Here, I present the actual implementation of this solution.
# O(n) time | O(n, a) space -a is length of alphabet represented by the input string
def longest_substring_without_duplication(string):
"""
Find the longest substring without repeating characters in a given string.
Parameters:
- string (str): The input string.
Returns:
- str: The longest substring without repeating characters.
"""
# Dictionary to store the index of the last seen occurrence of each character
lastSeen = {}
# List to store the start and end indices of the longest substring
longest = [0, 1]
# Variable to track the start index of the current substring
startIdx = 0
# Iterate through each character and its index in the string
for i, char in enumerate(string):
# Update start index if the character is already seen, ensuring no repetition
startIdx = max(startIdx, lastSeen.get(char, -1) + 1)
# Check if the current substring is longer than the longest found so far
if longest[1] - longest[0] < i + 1 - startIdx:
longest = [startIdx, i + 1]
# Update the last seen index of the current character
lastSeen[char] = i
# Return the longest substring found
return string[longest[0]:longest[1]]
print(longest_substring_without_duplication("clementisa cap"))
Code Overview
lastSeen Dictionary
- Keeps track of the last seen index of each character to avoid repetition.
longest List
-
Stores the start and end indices of the longest substring found.
startIdx Variable
- Represents the start index of the current substring without repetition.
Main Loop
- Iterates through each character in the string.
- Updates startIdx to avoid repetition.
- Checks and updates the longest substring if needed.
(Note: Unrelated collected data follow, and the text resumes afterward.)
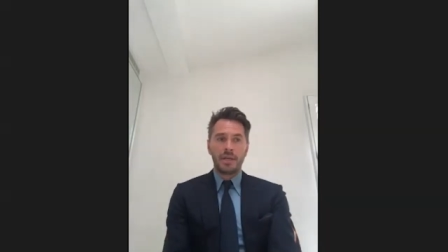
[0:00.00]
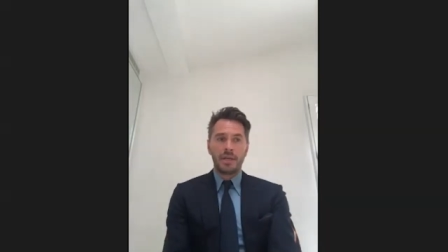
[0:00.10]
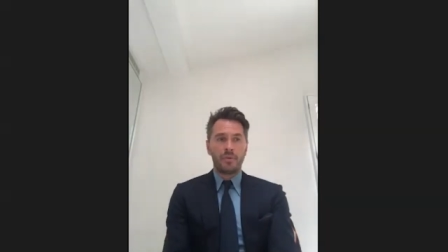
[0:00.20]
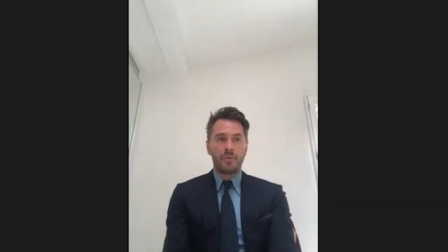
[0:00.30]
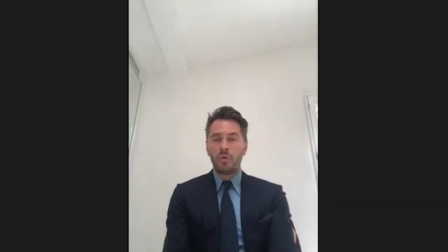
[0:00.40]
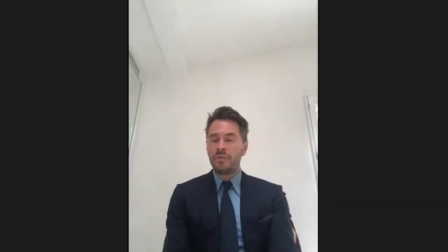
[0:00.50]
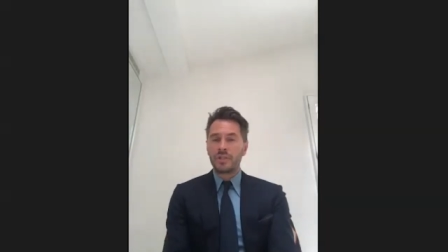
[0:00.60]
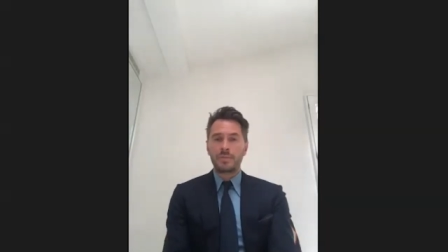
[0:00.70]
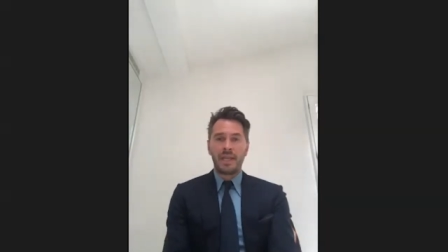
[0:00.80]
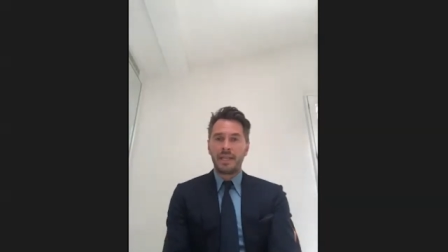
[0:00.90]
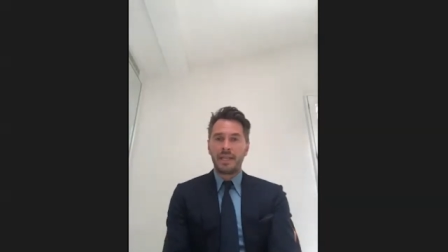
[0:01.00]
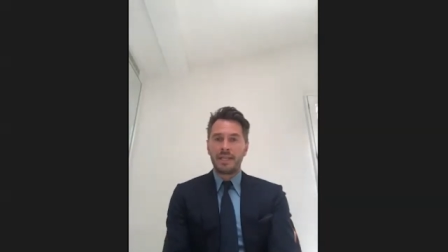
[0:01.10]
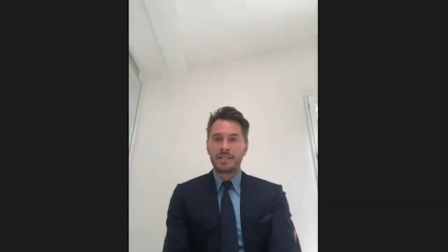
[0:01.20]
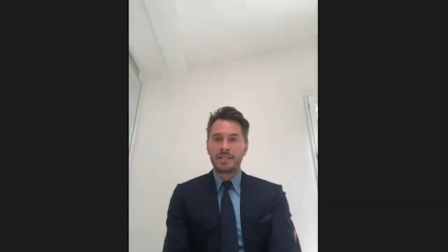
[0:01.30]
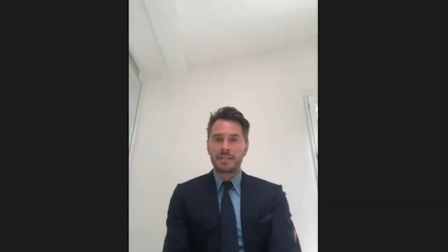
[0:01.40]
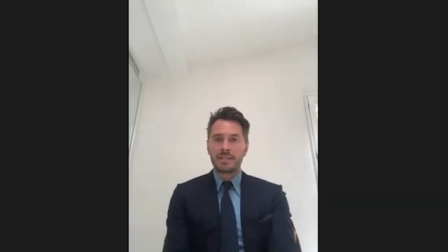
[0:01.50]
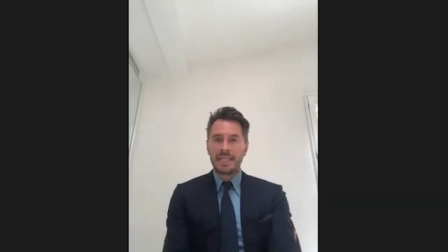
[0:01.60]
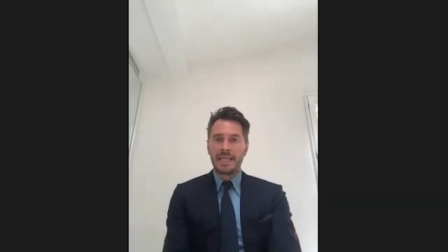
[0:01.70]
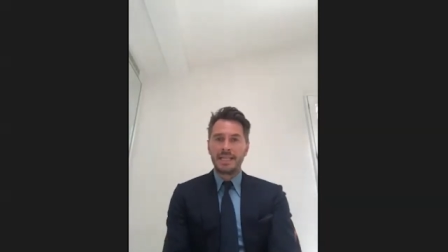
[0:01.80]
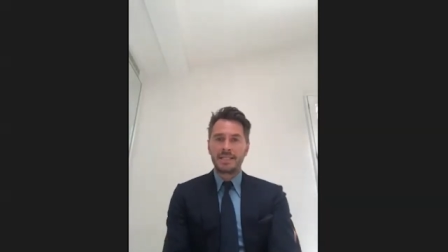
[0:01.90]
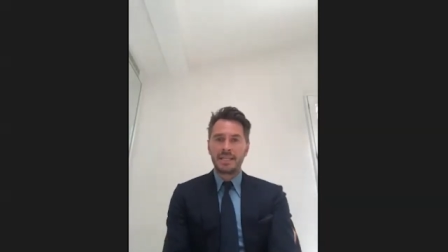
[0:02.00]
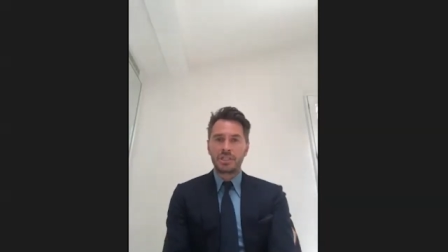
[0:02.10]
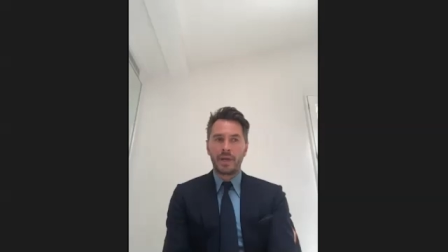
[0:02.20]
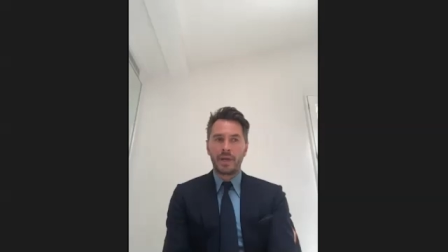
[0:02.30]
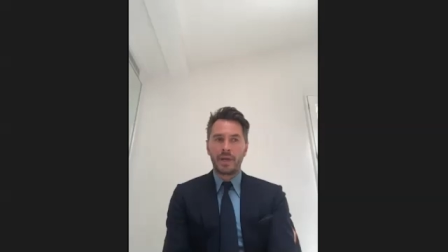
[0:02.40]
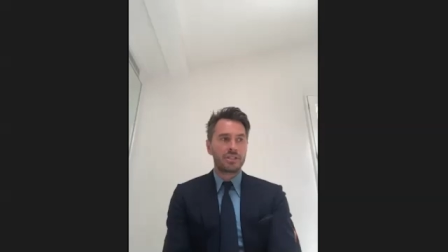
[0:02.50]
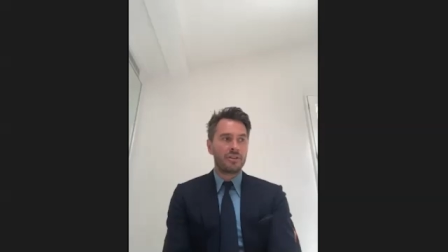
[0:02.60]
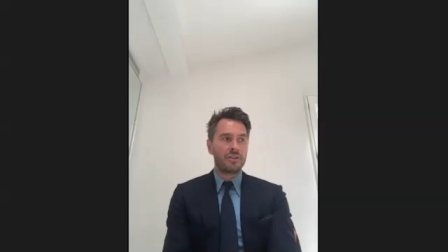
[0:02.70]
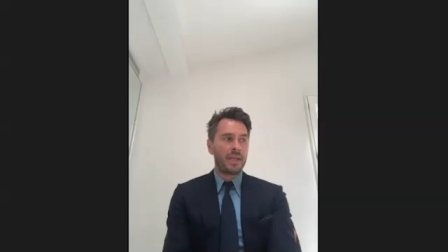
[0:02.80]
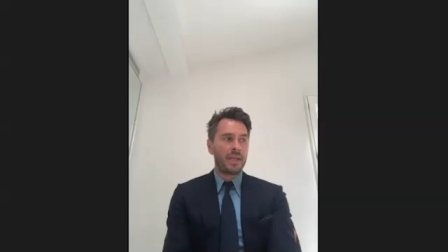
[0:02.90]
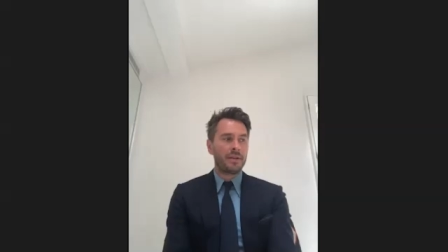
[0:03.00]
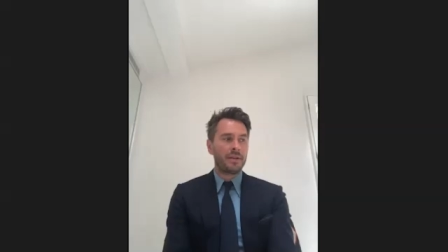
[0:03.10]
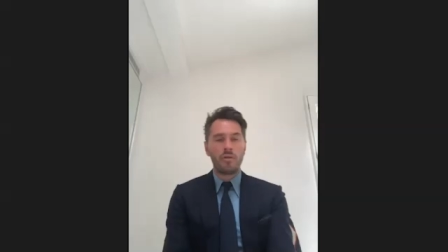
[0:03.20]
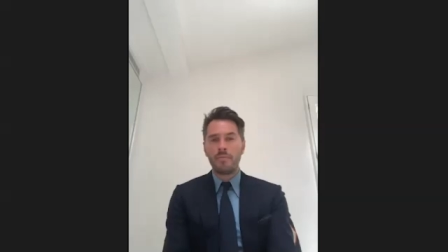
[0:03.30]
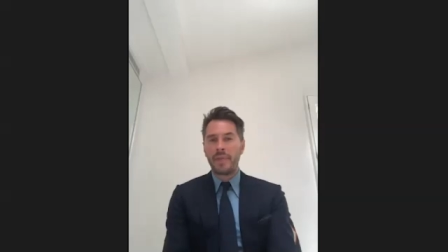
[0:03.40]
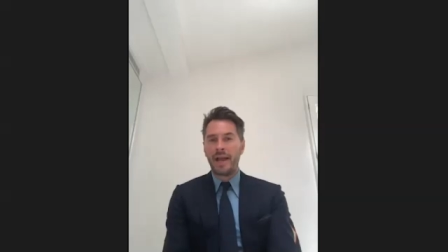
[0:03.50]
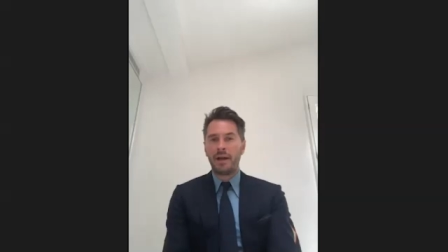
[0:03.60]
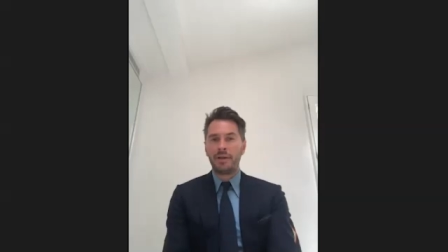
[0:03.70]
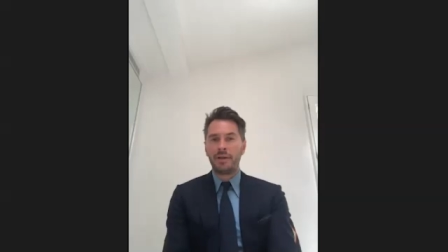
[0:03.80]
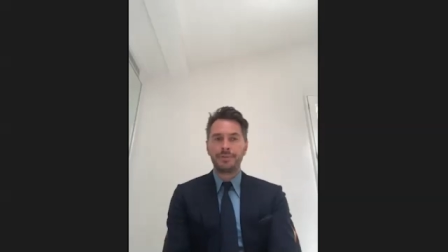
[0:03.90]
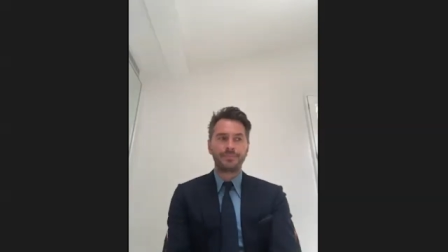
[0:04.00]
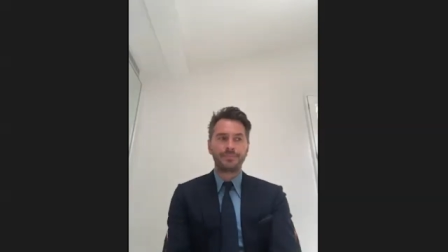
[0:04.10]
with all of us being in this sticky situation of being homebound,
- Updates lastSeen with the current index of the character.
Result
- Returns the longest substring found in the given string.
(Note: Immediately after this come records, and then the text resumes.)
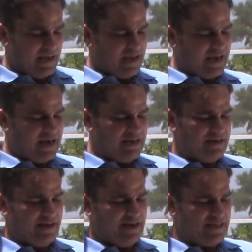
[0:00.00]
and
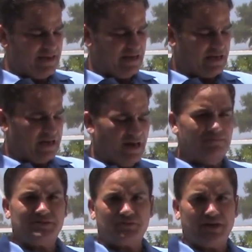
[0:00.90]
then it
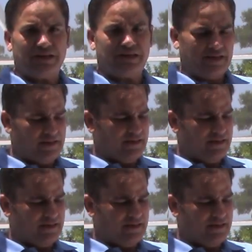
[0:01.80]
comes with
This solution efficiently finds the longest substring without repeating characters using a sliding window approach. The hash map helps optimize the process of checking for repeated characters
Time & Space Complexity
Let's analyze the time and space complexity of the solution above.
Time Complexity
The time complexity of the solution is O(N), where N is the length of the input string. Here's the breakdown:
The solution iterates through each character in the string exactly once, and for each character, it performs constant-time operations. Therefore, the time complexity is proportional to the length of the input string, O(N).
Space Complexity
The space complexity is O(min(N, M)), where N is the length of the input string, and M is the size of the character set (number of unique characters). Let me break it down for you:
lastSeen Dictionary
The space required for the lastSeen dictionary is proportional to the size of the character set (M). In the worst case, where all characters are unique, the size of lastSeen is O(M).
Other Variables
The space required for other variables (longest, startIdx, i, char) is constant and does not depend on the size of the input string.
Since M represents the number of unique characters, it is bounded by a constant, and in practice, it is often smaller than N. Therefore, the space complexity is effectively O(min(N, M)).
This solution is efficient and linear in terms of time complexity, making it suitable for handling strings of various lengths. The space complexity is also reasonable, especially when the number of unique characters is limited.